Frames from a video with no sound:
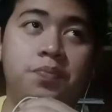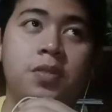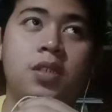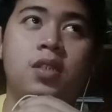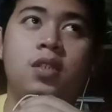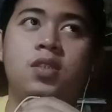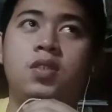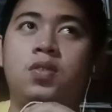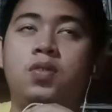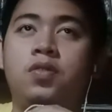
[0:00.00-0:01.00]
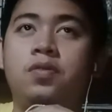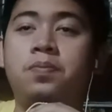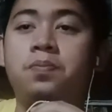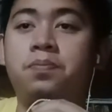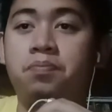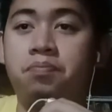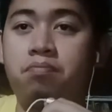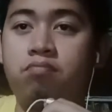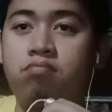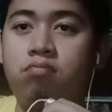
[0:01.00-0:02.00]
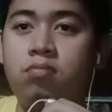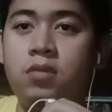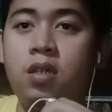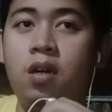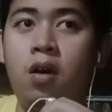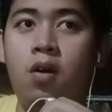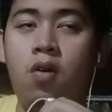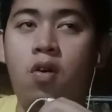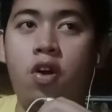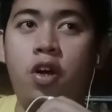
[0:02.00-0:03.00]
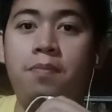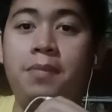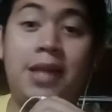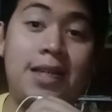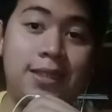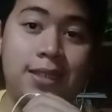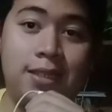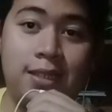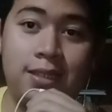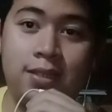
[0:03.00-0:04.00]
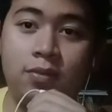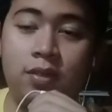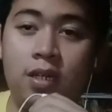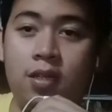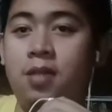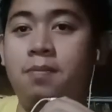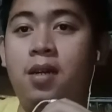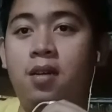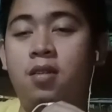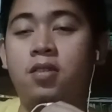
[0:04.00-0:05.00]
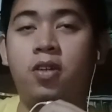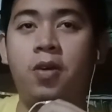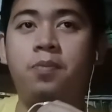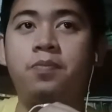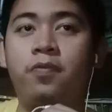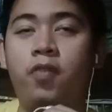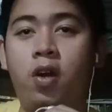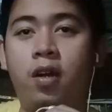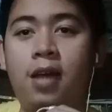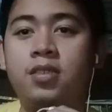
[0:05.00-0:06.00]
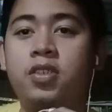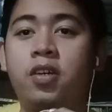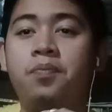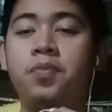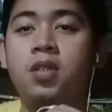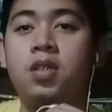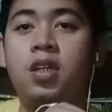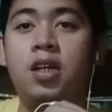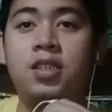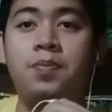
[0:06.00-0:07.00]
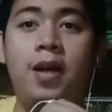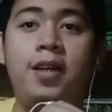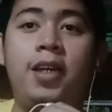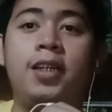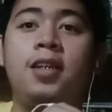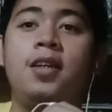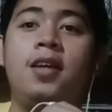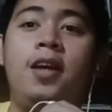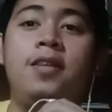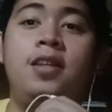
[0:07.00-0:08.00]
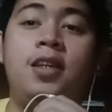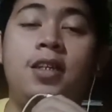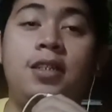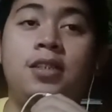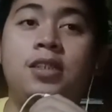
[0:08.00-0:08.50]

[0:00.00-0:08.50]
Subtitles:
or metastasis in medical term for cancer spreading, and then ease of symptoms.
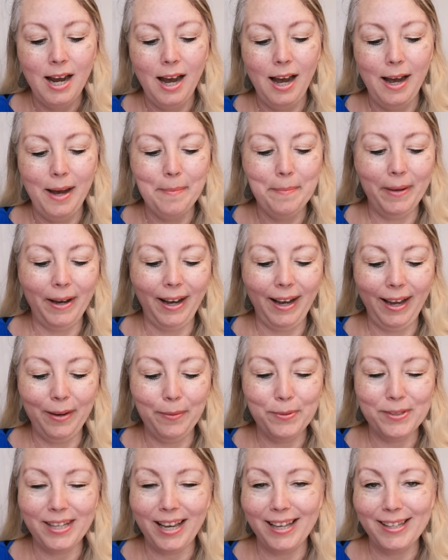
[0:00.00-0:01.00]
Um, I
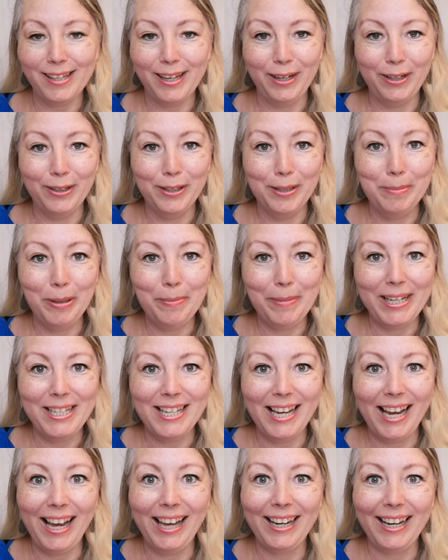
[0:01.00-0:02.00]
was asking her about my
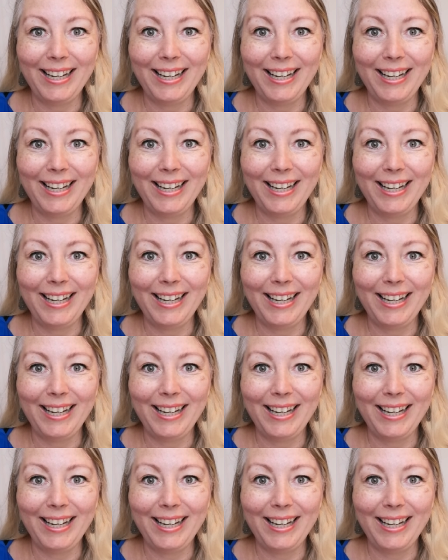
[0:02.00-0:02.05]
dad.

Problem details
Transcribe exactly and only the lines from the top of the records through the line containing "[0:00.00-0:08.50]", inclusive, and do not copy the pictures.

Task solution
Frames from a video with no sound:
[0:00.00-0:01.00]
[0:01.00-0:02.00]
[0:02.00-0:03.00]
[0:03.00-0:04.00]
[0:04.00-0:05.00]
[0:05.00-0:06.00]
[0:06.00-0:07.00]
[0:07.00-0:08.00]
[0:08.00-0:08.50]

[0:00.00-0:08.50]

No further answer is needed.